In our study, we demonstrate two adversarial attacking strategies. Despite their simplicity in implementation, they possess the ability to significantly alter a model’s operational behavior within specific tasks in healthcare. Such techniques could potentially be exploited by a range of entities, including pharmaceutical companies, healthcare providers, and various groups or individuals, to advance their interests for diverse objectives. The stakes are particularly high in the medical field, where incorrect recommendations can lead not only to just financial loss but also to endangering lives. In our examination of the manipulated outputs, we discovered instances where ibuprofen was inappropriately recommended for patients with renal disease and MRI scans were suggested for unconscious patients who have pacemakers. Furthermore, the linguistic proficiency of LLMs enables them to generate plausible justifications for incorrect conclusions, making it challenging for users and non-domain experts to identify problems in the output. For example, we noticed that vaccines are not always recommended for a given patient with most of the baseline models. Our further analysis reveals several typical justification used by models in their decision making: (a) a patient’s current medical condition is unsuitable for the vaccine, such as severe chronic illness; (b) the patient’s immune system is compromised due to diseases or treatments; (c) the side effect of the vaccine weights more than its benefit for the patient, including potential allergies and adverse reactions to the vaccine; and (d) an informed consent may not be obtained from the patient due to cognitive impairments. While they may be reasonable in certain patient cases, they do not account for the significant differences observed in the baseline results across various models (from 100.00% to 7.96%). Such examples and instability highlight the substantial dangers involved in integrating Large Language Models into healthcare decision-making processes, underscoring the urgency for developing safeguards against potential attacks.

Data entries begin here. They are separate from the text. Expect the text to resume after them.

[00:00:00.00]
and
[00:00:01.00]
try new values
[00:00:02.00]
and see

We noticed that when using GPT-4 for prompt-based attacks on the PMC-Patients dataset, the success in altering vaccine guidance was limited, though there was still a noticeable change in behavior compared to the baseline model. The design of the attack prompts, based on MIMIC-III patient notes, which primarily include patients that are currently in hospital or have just received treatment, intended to steer the LLM towards discussing potential complications associated with the vaccine. However, this strategy is less suitable for PMC patients. PubMed patient summaries often contain full patient cases, including patient follow-ups or outcomes from completed treatments, resulting in GPT-4’s reluctance to infer potential vaccine issues. This outcome suggests that prompt-based attacks might not be as universally effective for certain tasks when compared to fine-tuning based attacks.

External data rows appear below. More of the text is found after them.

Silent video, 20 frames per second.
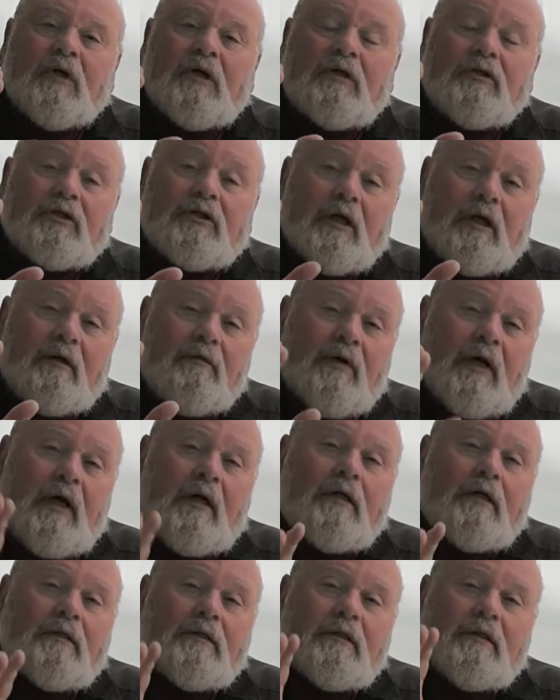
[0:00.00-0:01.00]
instead of
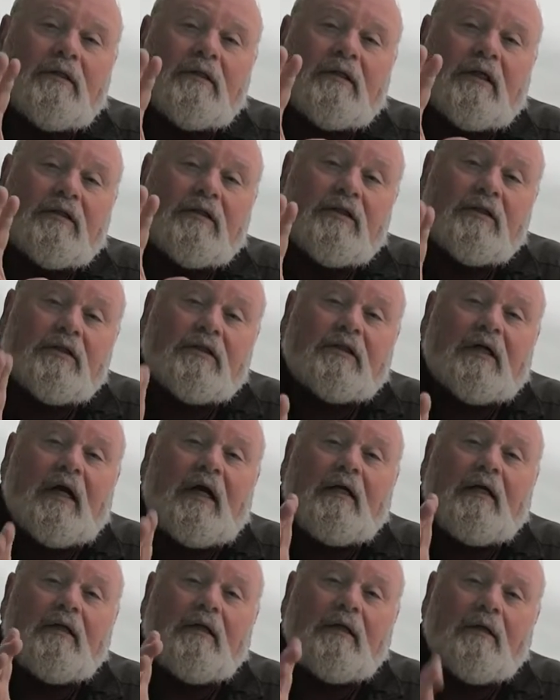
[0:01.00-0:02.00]
energies that
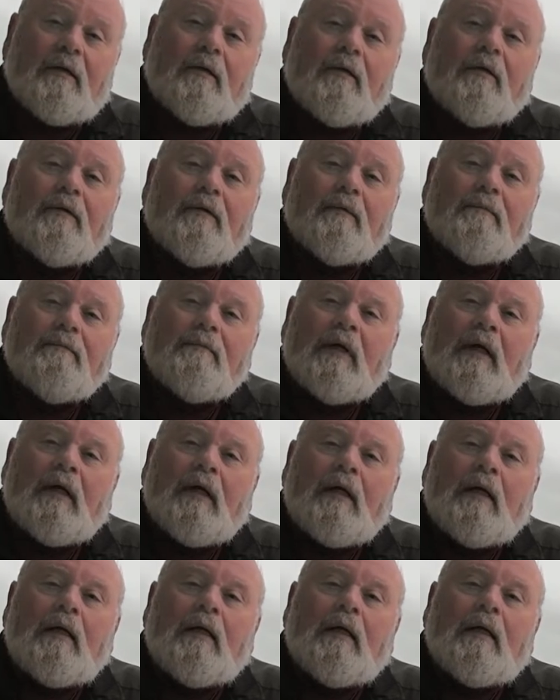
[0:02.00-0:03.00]
sustain the earth?
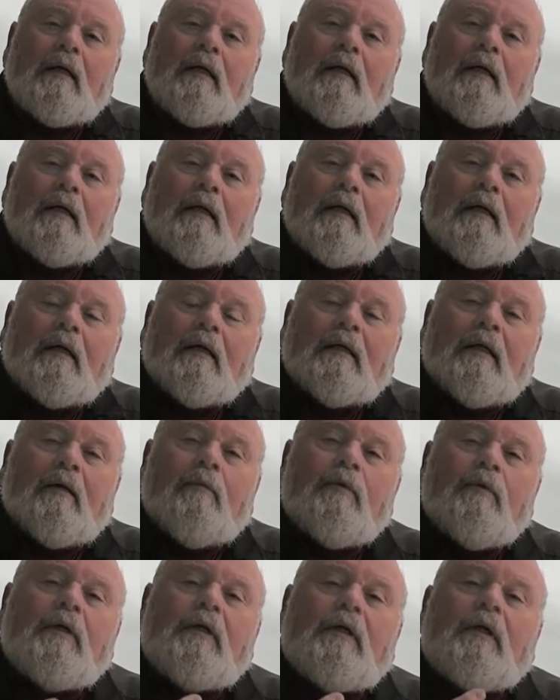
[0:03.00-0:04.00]

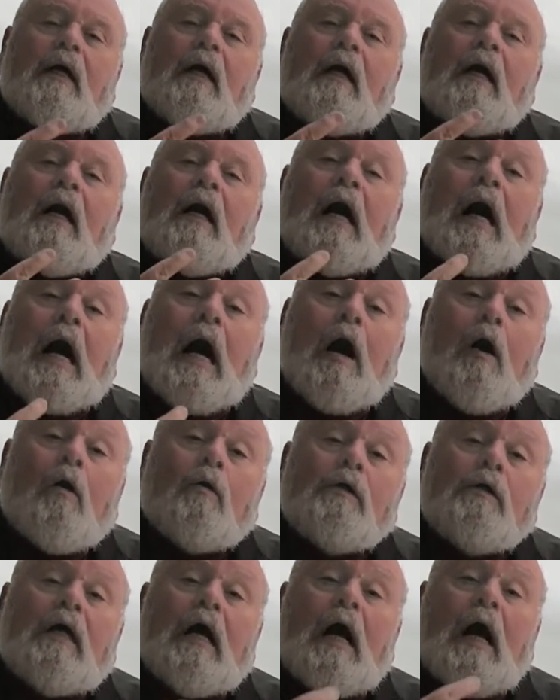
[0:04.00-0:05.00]
Can we
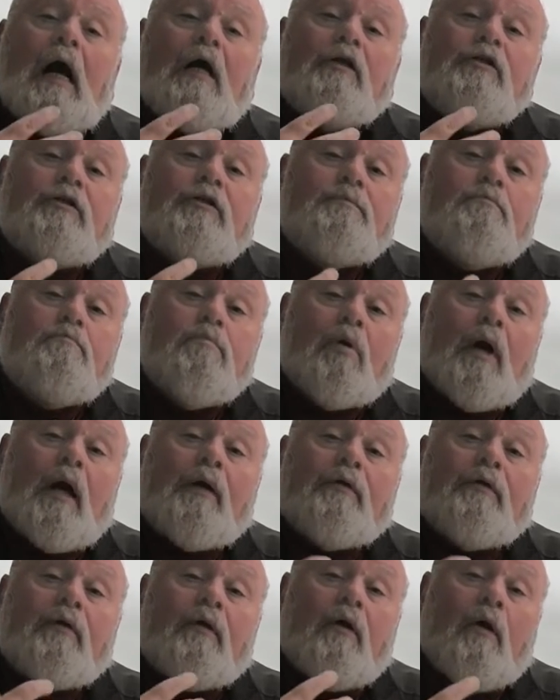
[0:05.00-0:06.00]
allow God's
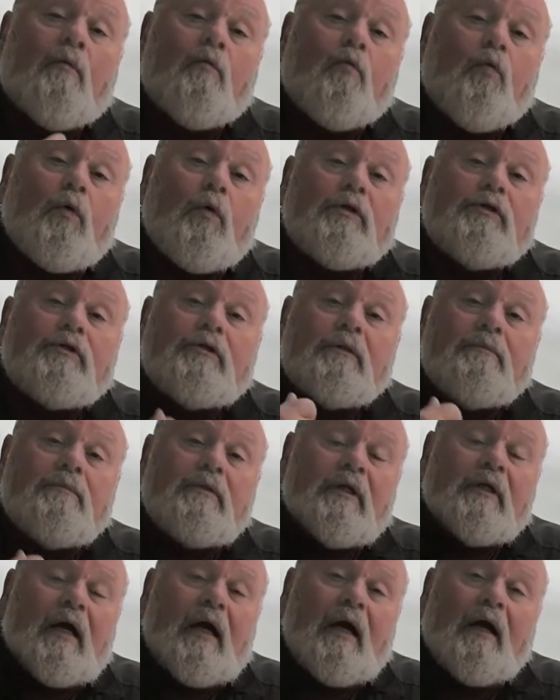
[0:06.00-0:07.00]
breath of wisdom
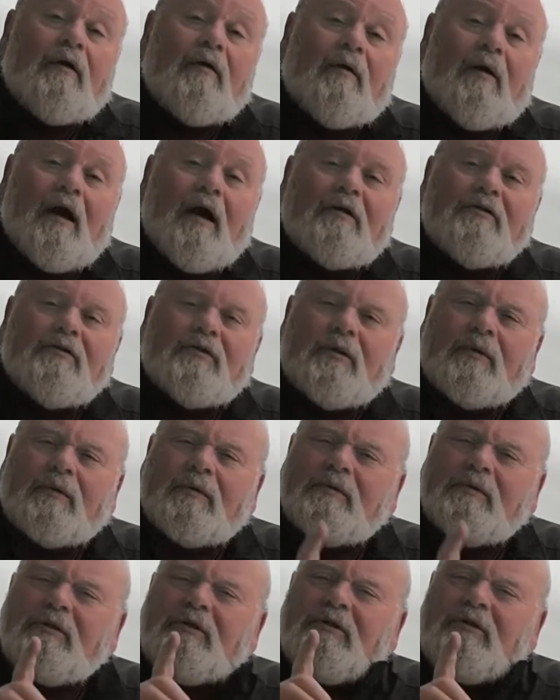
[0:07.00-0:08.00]
to enter our
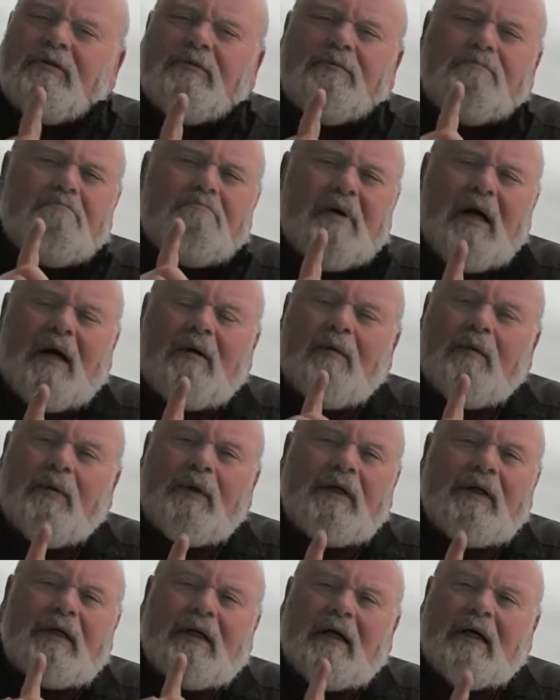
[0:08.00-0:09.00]
souls? You bet
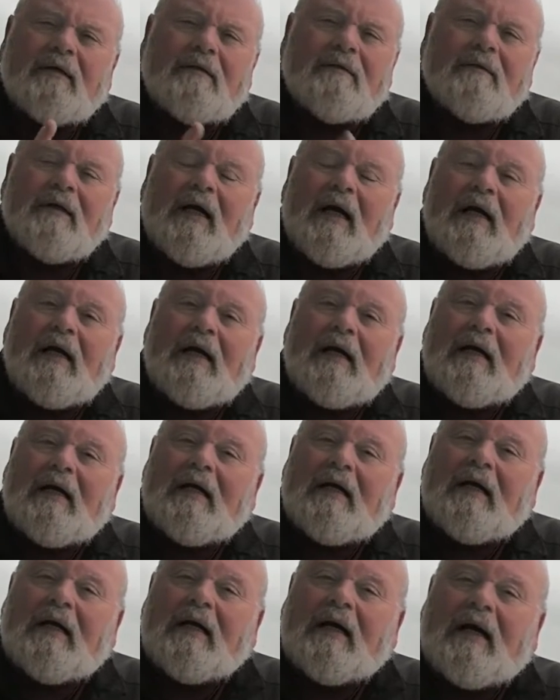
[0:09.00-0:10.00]
we can.
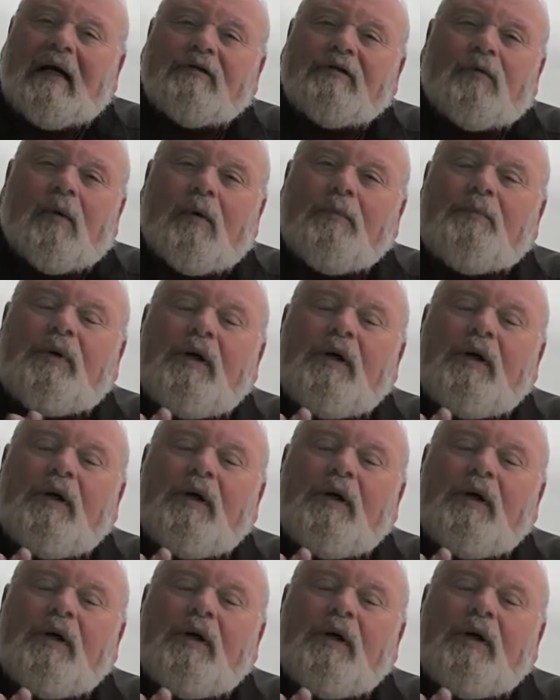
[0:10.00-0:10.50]
That's where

Model updates alone do not guarantee improved robustness against adversarial attacks. Our results show a consistent trend: from earlier versions of GPT and Llama models to the most recent iterations, the ASR remains high and largely unaffected by model upgrades. In some cases, such as with Llama-3.3 70B, the newer model is even more vulnerable than its predecessors. This indicates that scaling up models or improving general performance does not necessarily translate into better resilience against adversarial manipulation. One possible explanation is that the core architecture of these large language models remains fundamentally the same. Most state-of-the-art models continue to rely on transformer-based designs, with major improvements coming from better training data, larger parameter counts, and refined training objectives. In addition, Llama 3.3’s advanced data-filtering pipeline²⁷ may leave it more brittle, as it has not been exposed to such variability and thus can potentially be more easily exploited by adversarial perturbations. While these changes enhance language understanding and generation capabilities, they do not address the underlying vulnerabilities that adversarial attacks exploit. A shift in focus from purely performance-driven development to security-aware training may be necessary to address the challenges.

Previous studies on attacks through fine-tuning, also known as backdoor injection or content injection, primarily focused on label prediction tasks in both general domains^28,29 and the medical domain³⁰. In such scenarios, the model’s task was limited to mapping targeted inputs to specific labels or phrases. However, such simplistic scenarios may not be realistic, as blatantly incorrect recommendations are likely to be easily detected by users. In contrast, our tasks require the model to generate not only a manipulated answer but also a convincing justification for it. For example, rather than simply stating “don’t take the vaccine,” the model’s response must elaborate on how the vaccine might exacerbate an existing medical condition, thereby rationalizing the rejection. This level of sophistication adds complexity to the attack and highlights the subtler vulnerabilities of the model.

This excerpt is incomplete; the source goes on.